16 October 2017
Far too little notice has been taken of a recent statement by the South African Reserve Bank that "the 2010s will be the second-worst growth decade in South Africa's post-war economic history."'
Recorded in its Monetary Policy Review published earlier this month, the statement amounts to a damning indictment of the management of the economy by the ruling African National Congress (ANC). The economy is "stagnant" despite "strong" global growth and easy financing options. Domestic growth has stalled because of "political and policy uncertainty" which has "depressed confidence". As a result, "investment is contracting" and potential growth is "very low".
Taking into account growth since 2011, and the bank's expectations over the next few years, the current decade will probably see average growth of 2% or lower. The worst decade in our post-war history was the 1980s, during most of which PW Botha ruled the roost.
That was the decade in which violence flared up in response to Mr Botha's plans to introduce the tricameral parliament, representation in which was confined to the white, coloured, and Indian minorities. The ANC and its allies launched the "people's war" designed to make the country ungovernable.
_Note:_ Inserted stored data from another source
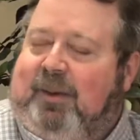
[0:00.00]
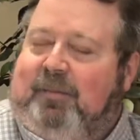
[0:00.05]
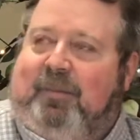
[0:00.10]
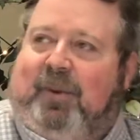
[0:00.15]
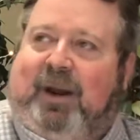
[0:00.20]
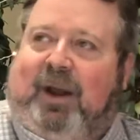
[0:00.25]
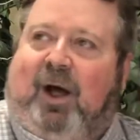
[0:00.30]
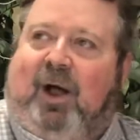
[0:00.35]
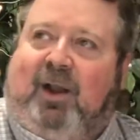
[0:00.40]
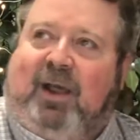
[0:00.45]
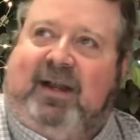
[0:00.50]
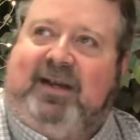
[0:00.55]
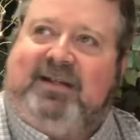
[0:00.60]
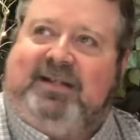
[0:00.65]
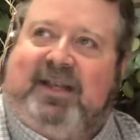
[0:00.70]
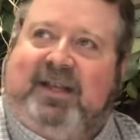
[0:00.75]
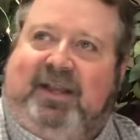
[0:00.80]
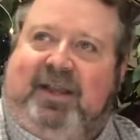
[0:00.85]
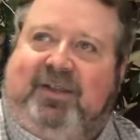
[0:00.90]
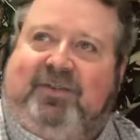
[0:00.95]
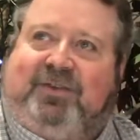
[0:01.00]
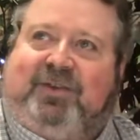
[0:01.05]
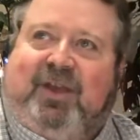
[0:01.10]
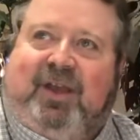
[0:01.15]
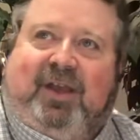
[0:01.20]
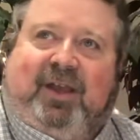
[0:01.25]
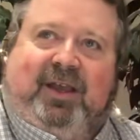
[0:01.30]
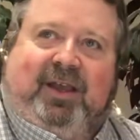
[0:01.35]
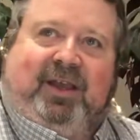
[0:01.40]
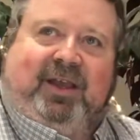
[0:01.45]
But all I can tell you is
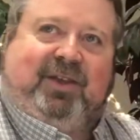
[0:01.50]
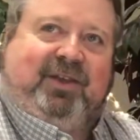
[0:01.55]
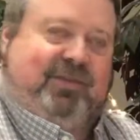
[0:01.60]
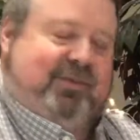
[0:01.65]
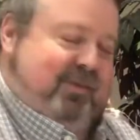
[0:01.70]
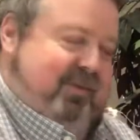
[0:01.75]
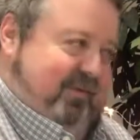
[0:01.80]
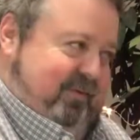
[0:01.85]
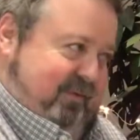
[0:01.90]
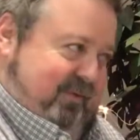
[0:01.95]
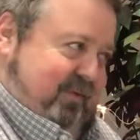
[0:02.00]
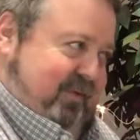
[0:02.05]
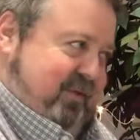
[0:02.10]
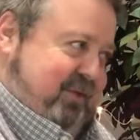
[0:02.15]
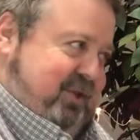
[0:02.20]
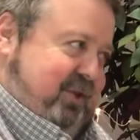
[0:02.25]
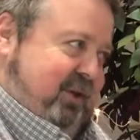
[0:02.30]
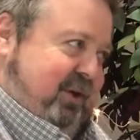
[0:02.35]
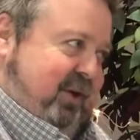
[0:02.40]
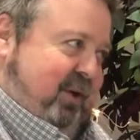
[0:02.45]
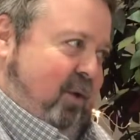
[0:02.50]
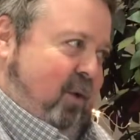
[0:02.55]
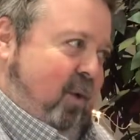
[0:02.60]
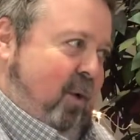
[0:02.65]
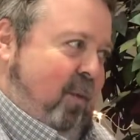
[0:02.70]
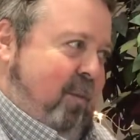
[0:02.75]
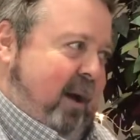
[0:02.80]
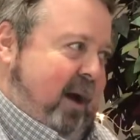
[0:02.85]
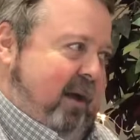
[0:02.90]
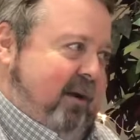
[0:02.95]
is she'll get an
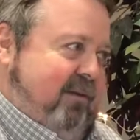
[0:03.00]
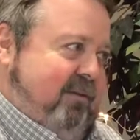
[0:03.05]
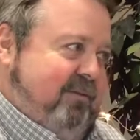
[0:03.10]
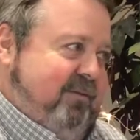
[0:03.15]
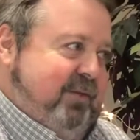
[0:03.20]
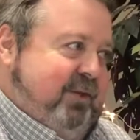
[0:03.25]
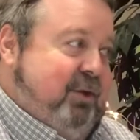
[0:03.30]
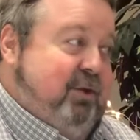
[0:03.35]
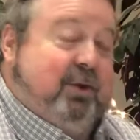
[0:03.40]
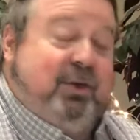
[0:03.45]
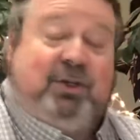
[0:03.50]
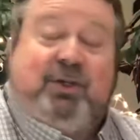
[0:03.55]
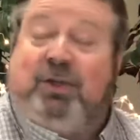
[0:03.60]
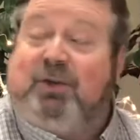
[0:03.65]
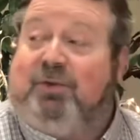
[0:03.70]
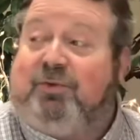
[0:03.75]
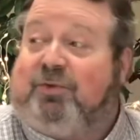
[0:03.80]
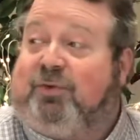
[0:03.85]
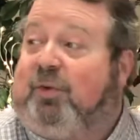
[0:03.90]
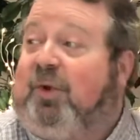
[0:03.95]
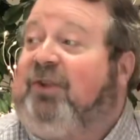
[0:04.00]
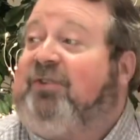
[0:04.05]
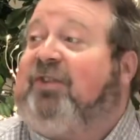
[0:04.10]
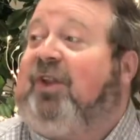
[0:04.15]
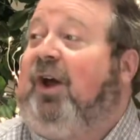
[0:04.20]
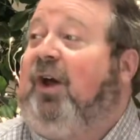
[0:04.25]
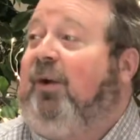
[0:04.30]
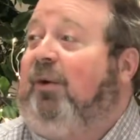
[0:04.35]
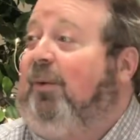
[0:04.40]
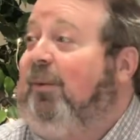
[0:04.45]
oil bottle. You could use
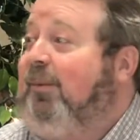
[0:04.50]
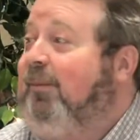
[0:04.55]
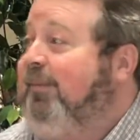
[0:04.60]
Crisco.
People were burnt alive by being "necklaced". Images of policeman sjambokking demonstrators had foreign television audiences riveted, states of emergency were declared, and thousands were detained.
South Africa was also at war in Angola against the MPLA and its Russian and Cuban allies. When the Commonwealth sent its so-called "eminent persons group" in an effort to bring peace to the region, the South African Defence Force torpedoed the mission by attacking ANC targets in Botswana, Zambia, and Zimbabwe.
All of this was grist to the mill of the ANC and its sympathisers, who were determined to throttle the South African economy to force regime change. No matter that the United Nations was packed with governments which did far worse things to their people than South Africa ever did, the apartheid regime was the one everyone delighted in hating. Eventually even Ronald Reagan and Margaret Thatcher had to acquiesce in at least some of the demands for tighter sanctions. Foreign investors were in any event leaving the country in droves.
The 1980s were of course the decade of the "Rubicon" speech delivered in Durban on 15 August 1985 by President Botha to a global television audience. Assiduously marketed abroad by his foreign minister, Pik Botha, as the harbinger of reforms that would pull South Africa out of crisis, the speech instead conveyed the impression that truculent and belligerent Afrikaners were not going to be pushed around by anyone.
The global reaction was swift. More and more foreign bankers announced they would no longer roll over South African loans. Our reserve bank had no choice but to declare a unilateral moratorium on repayments, the so-called "debt standstill". It was not long before the American congress passed the Comprehensive Anti-Apartheid Act.
Even though Mr Botha was busy with reforms such as the repeal of the pass laws, and setting up a cabinet committee to look into black political rights, nothing could stop the tsunami of international loathing which hit the country. Annual average growth of only 1.6% during that decade was the result.
Today South Africa is ruled by a party which has long been the darling of the global community. Even though the ANC's image has become somewhat tarnished in recent years, many commentators think the organisation is simply going through a bad patch and will soon recover its supposed former glory.
The reserve bank speaks in euphemisms, as do most business representatives, economists, journalists, and ratings agencies. South Africa's problem is not political and policy "uncertainty", but the untrammelled corruption of the ruling party, its lawlessness, its greed, its incompetence, its cronyism, its growing racism, and its hostility to private enterprise.
With the whole world eager to help and to applaud its success, the ANC has pushed the economic growth rate down to levels last seen under the excoriated PW Botha. That is actually quite an achievement.
John Kane-Berman is a policy fellow at the IRR, a think-tank that promotes political and economic freedom.